[Start of Attachment]
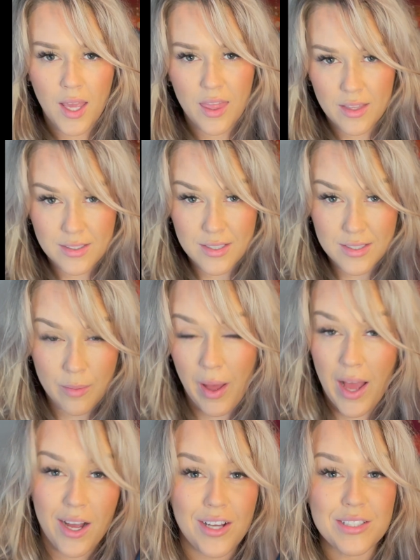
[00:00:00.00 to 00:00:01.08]
This is the
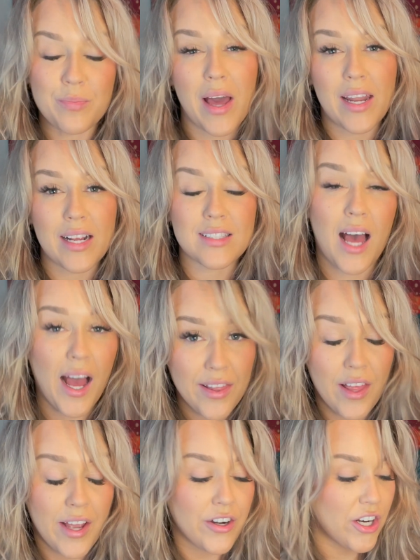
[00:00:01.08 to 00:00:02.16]
MAC Cosmetics
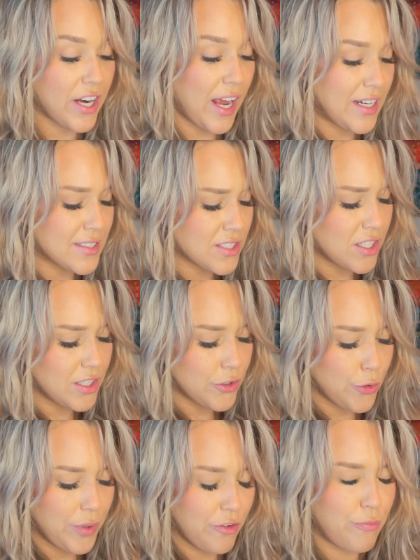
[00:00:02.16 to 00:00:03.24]
highlighter, and it's got a little
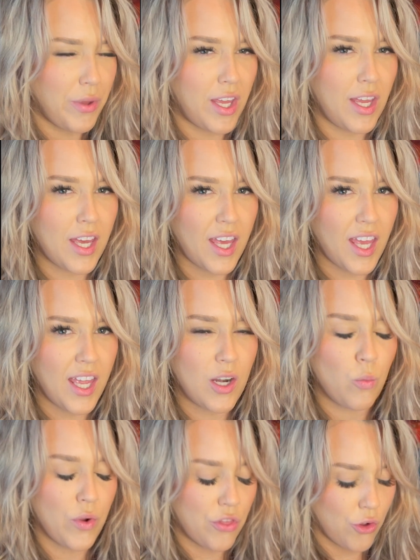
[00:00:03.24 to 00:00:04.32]
bit of pink in
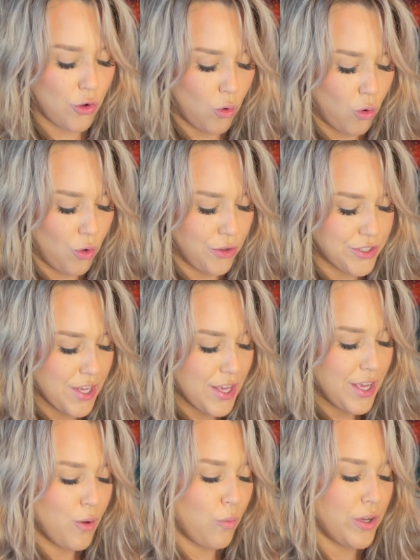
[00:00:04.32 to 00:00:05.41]
with the gold,
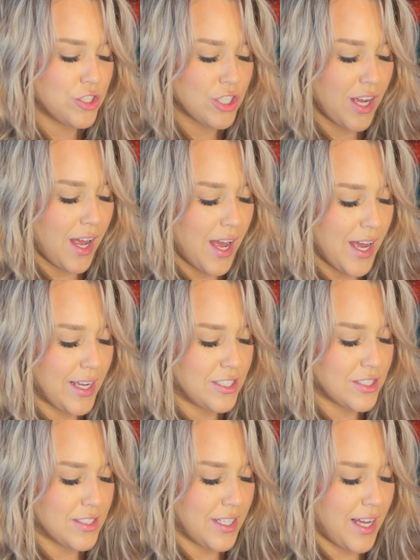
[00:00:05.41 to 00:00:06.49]
which I
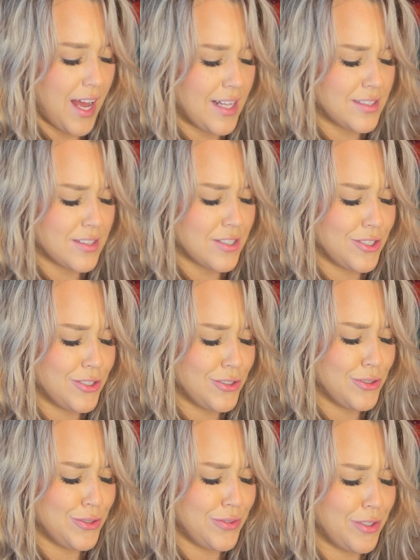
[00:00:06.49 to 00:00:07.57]
just think adds to
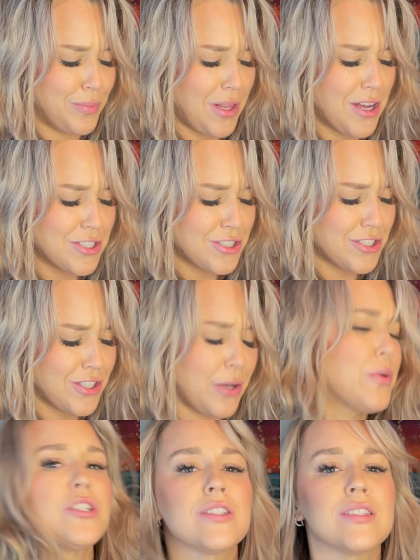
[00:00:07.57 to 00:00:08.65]
the blush that
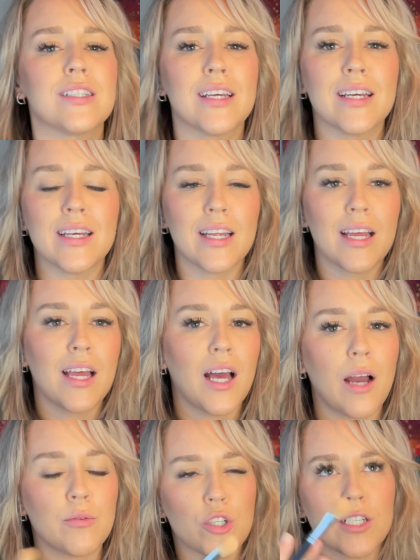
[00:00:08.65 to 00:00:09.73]
we just did.
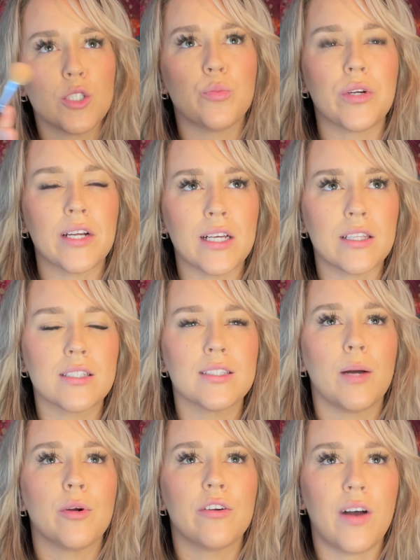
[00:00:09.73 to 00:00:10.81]
I'm trying to bring the
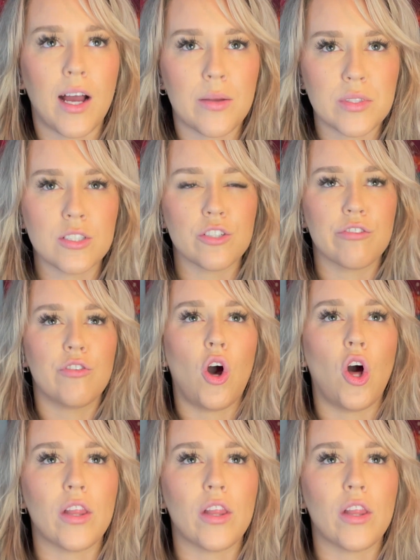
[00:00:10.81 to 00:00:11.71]
summer vibes into fall.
[End of Attachment]
◆ Assignment
Without the pictures, extract every entry verbatim.

◆ Response to this exercise
[00:00:00.00 to 00:00:01.08]
This is the
[00:00:01.08 to 00:00:02.16]
MAC Cosmetics
[00:00:02.16 to 00:00:03.24]
highlighter, and it's got a little
[00:00:03.24 to 00:00:04.32]
bit of pink in
[00:00:04.32 to 00:00:05.41]
with the gold,
[00:00:05.41 to 00:00:06.49]
which I
[00:00:06.49 to 00:00:07.57]
just think adds to
[00:00:07.57 to 00:00:08.65]
the blush that
[00:00:08.65 to 00:00:09.73]
we just did.
[00:00:09.73 to 00:00:10.81]
I'm trying to bring the
[00:00:10.81 to 00:00:11.71]
summer vibes into fall.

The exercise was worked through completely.